Marshall Fixman

Colorado State University

September 21, 1930 - February 27, 2016

Election Year: 1973
Scientific Discipline: Chemistry
Membership Type: Member

Marshall Fixman was a highly original theorist who brought a deep understanding of chemistry and physics, formidable mathematical ability, and profound insights to the fundamental problems in condensed-matter physical chemistry. His research over 60 years addressed two major areas—polymer theory, including polyelectrolytes and DNA; and critical phenomena. Equally at home with theoretical methods and computer simulation, he was able to combine both approaches in his work.

Born and raised in St. Louis, Missouri, Fixman became interested in chemistry through a traditional chemistry set, and by the time he reached 12 was determined to be a chemist. He attended nearby Washington University, where he earned a bachelor’s degree in chemistry, and then went east to pursue graduate work in physical chemistry at MIT, where his research adviser was Walter H. Stockmayer.

After receiving his PhD, Fixman went to Yale in 1954 to work with John G. Kirkwood, one of the preeminent practitioners of statistical mechanics, but was interrupted by the draft.

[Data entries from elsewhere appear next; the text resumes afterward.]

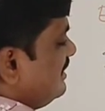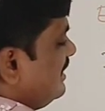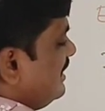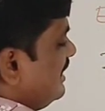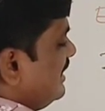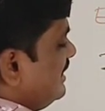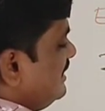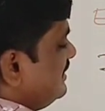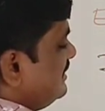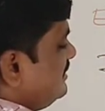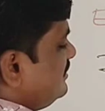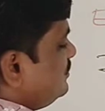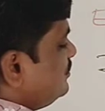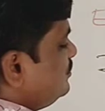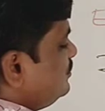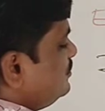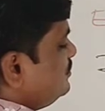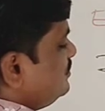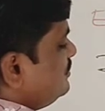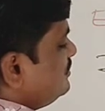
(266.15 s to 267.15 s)
I2,
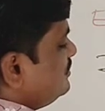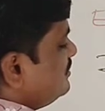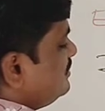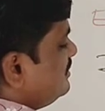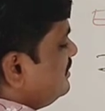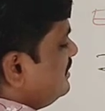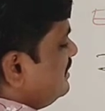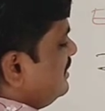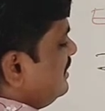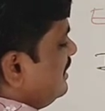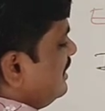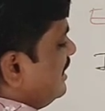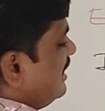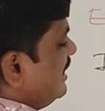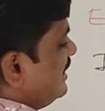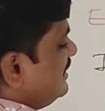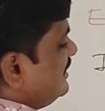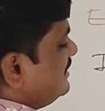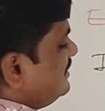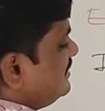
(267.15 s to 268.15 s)

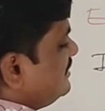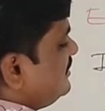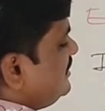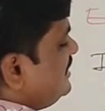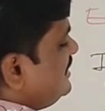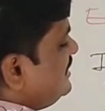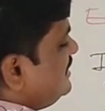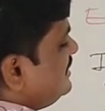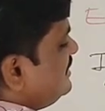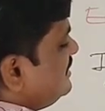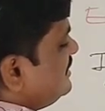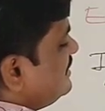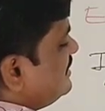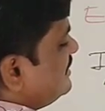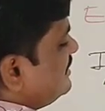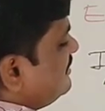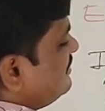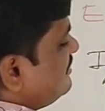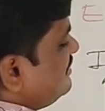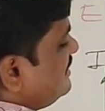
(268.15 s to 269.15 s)

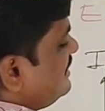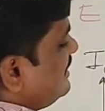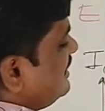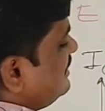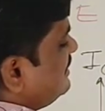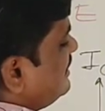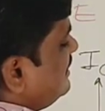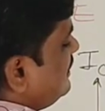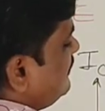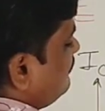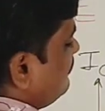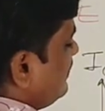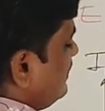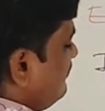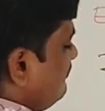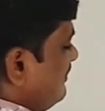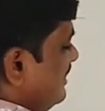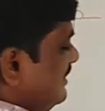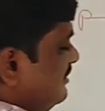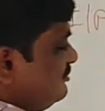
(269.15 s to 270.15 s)
I3. You will get the
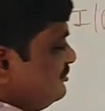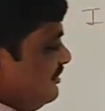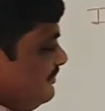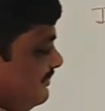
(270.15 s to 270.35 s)
different values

He served two years in the U.S. Army Chemical Corps, and then as an instructor at Harvard University. From there, Fixman spent two years (1959–1961) in Pittsburgh at the Mellon Institute of Industrial Research, where he did research on polymer theory and the thermodynamics of polymer solutions.

Fixman then moved to the University of Oregon, where he had been appointed professor of chemistry and director of the newly established Institute of Theoretical Science. At Oregon, He expanded his interest in polymers to include nonequilibrium polymer problems; a major theme for the remainder of his career was polymer dynamics. In 1965, Fixman returned to Yale University, where he had been appointed professor of chemistry and would eventually become the Eugene Higgins Professor of Chemistry. There he developed a sophisticated extension of his general theory of polymer dynamics, and also made notable contributions to the theory of highly anharmonic crystals, liquid crystals, and the helix-coil transition.

In 1979, Fixman moved to Colorado State University as a professor of chemistry and physics. In 1986, he was named University Distinguished Professor, CSU’s highest faculty position. Along with continuing his research, he served as associate editor of the Journal of Chemical Physics from 1994 to 2006.